Problem.
Two lines in the data below mark the range: the one with "[0:18.00-0:19.00]" and the one with "[00:01:06.30]". Return both, along with every line between them, exactly.

Stored data
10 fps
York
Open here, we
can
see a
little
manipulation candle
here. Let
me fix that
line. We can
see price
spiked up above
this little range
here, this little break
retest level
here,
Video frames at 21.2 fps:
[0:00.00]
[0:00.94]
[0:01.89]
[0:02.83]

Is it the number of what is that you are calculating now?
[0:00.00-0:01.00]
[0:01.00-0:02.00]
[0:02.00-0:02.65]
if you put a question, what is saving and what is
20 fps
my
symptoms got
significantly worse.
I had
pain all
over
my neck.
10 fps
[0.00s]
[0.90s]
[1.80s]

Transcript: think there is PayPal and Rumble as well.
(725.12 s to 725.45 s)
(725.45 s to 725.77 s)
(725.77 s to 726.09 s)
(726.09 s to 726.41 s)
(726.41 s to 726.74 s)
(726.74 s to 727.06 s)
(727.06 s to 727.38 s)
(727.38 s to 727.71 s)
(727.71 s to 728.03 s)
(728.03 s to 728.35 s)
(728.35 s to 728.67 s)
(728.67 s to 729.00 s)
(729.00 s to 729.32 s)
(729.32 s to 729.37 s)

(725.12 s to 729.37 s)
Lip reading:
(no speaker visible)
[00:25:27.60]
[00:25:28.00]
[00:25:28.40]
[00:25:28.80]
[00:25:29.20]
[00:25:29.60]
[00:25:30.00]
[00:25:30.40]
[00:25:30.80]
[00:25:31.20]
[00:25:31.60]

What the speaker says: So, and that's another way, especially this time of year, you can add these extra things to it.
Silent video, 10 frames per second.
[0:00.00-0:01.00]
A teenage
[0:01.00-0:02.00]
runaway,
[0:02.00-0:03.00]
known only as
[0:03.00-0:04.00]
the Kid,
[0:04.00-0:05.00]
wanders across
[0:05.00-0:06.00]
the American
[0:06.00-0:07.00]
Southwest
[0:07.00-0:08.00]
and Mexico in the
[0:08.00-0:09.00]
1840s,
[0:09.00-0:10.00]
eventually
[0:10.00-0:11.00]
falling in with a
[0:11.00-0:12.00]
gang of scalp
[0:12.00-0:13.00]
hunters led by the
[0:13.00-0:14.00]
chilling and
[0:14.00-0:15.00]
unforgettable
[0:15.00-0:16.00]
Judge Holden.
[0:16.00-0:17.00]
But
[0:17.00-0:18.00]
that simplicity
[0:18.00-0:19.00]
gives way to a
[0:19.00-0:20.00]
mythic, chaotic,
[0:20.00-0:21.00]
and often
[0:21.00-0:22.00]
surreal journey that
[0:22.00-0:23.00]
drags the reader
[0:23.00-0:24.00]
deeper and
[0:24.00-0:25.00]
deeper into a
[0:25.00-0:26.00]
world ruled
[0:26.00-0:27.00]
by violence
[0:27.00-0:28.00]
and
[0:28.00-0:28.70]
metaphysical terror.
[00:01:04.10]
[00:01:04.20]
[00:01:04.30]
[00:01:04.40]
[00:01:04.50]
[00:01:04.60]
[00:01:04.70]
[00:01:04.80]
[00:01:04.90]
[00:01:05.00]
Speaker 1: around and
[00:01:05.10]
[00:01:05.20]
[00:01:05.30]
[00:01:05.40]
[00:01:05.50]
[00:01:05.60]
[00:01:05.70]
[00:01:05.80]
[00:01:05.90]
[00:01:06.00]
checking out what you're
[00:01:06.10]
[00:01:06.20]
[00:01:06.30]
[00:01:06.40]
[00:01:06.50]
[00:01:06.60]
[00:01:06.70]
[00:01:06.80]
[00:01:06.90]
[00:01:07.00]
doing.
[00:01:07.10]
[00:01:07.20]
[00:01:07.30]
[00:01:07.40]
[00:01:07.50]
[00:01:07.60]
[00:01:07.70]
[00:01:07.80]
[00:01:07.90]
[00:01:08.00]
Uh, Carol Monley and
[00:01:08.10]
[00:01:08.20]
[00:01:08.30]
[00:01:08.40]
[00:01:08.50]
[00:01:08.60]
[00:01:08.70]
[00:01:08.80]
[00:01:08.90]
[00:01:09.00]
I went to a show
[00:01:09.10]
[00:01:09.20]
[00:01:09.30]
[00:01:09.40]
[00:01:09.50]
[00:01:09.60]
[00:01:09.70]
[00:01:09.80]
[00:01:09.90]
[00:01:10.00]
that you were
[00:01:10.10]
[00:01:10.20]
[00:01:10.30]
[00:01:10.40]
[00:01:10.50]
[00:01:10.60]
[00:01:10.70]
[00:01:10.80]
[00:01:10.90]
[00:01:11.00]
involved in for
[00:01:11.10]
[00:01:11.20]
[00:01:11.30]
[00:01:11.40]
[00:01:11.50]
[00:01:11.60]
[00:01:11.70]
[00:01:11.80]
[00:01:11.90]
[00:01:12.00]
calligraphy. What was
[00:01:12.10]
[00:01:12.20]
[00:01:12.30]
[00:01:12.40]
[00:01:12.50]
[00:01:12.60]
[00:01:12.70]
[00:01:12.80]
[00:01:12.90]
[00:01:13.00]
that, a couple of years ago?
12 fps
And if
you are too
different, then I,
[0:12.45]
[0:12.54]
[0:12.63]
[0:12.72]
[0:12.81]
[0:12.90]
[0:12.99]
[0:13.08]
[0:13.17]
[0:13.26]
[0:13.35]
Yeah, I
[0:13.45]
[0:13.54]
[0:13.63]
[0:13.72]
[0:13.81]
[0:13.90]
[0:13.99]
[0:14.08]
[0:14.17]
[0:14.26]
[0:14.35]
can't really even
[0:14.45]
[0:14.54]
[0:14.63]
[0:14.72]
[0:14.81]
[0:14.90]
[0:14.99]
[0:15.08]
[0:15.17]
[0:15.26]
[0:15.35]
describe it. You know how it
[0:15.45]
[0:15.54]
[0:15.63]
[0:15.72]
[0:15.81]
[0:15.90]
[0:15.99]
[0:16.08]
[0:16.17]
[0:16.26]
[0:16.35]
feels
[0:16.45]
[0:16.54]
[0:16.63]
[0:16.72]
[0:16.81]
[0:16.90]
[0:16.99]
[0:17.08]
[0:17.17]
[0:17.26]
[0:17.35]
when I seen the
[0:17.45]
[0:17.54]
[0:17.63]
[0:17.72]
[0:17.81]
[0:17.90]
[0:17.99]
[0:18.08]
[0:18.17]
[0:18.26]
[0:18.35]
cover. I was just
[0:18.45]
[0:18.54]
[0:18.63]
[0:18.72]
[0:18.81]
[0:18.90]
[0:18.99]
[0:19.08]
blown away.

Final answer.
[0:18.00-0:19.00]
gives way to a
[0:19.00-0:20.00]
mythic, chaotic,
[0:20.00-0:21.00]
and often
[0:21.00-0:22.00]
surreal journey that
[0:22.00-0:23.00]
drags the reader
[0:23.00-0:24.00]
deeper and
[0:24.00-0:25.00]
deeper into a
[0:25.00-0:26.00]
world ruled
[0:26.00-0:27.00]
by violence
[0:27.00-0:28.00]
and
[0:28.00-0:28.70]
metaphysical terror.
[00:01:04.10]
[00:01:04.20]
[00:01:04.30]
[00:01:04.40]
[00:01:04.50]
[00:01:04.60]
[00:01:04.70]
[00:01:04.80]
[00:01:04.90]
[00:01:05.00]
Speaker 1: around and
[00:01:05.10]
[00:01:05.20]
[00:01:05.30]
[00:01:05.40]
[00:01:05.50]
[00:01:05.60]
[00:01:05.70]
[00:01:05.80]
[00:01:05.90]
[00:01:06.00]
checking out what you're
[00:01:06.10]
[00:01:06.20]
[00:01:06.30]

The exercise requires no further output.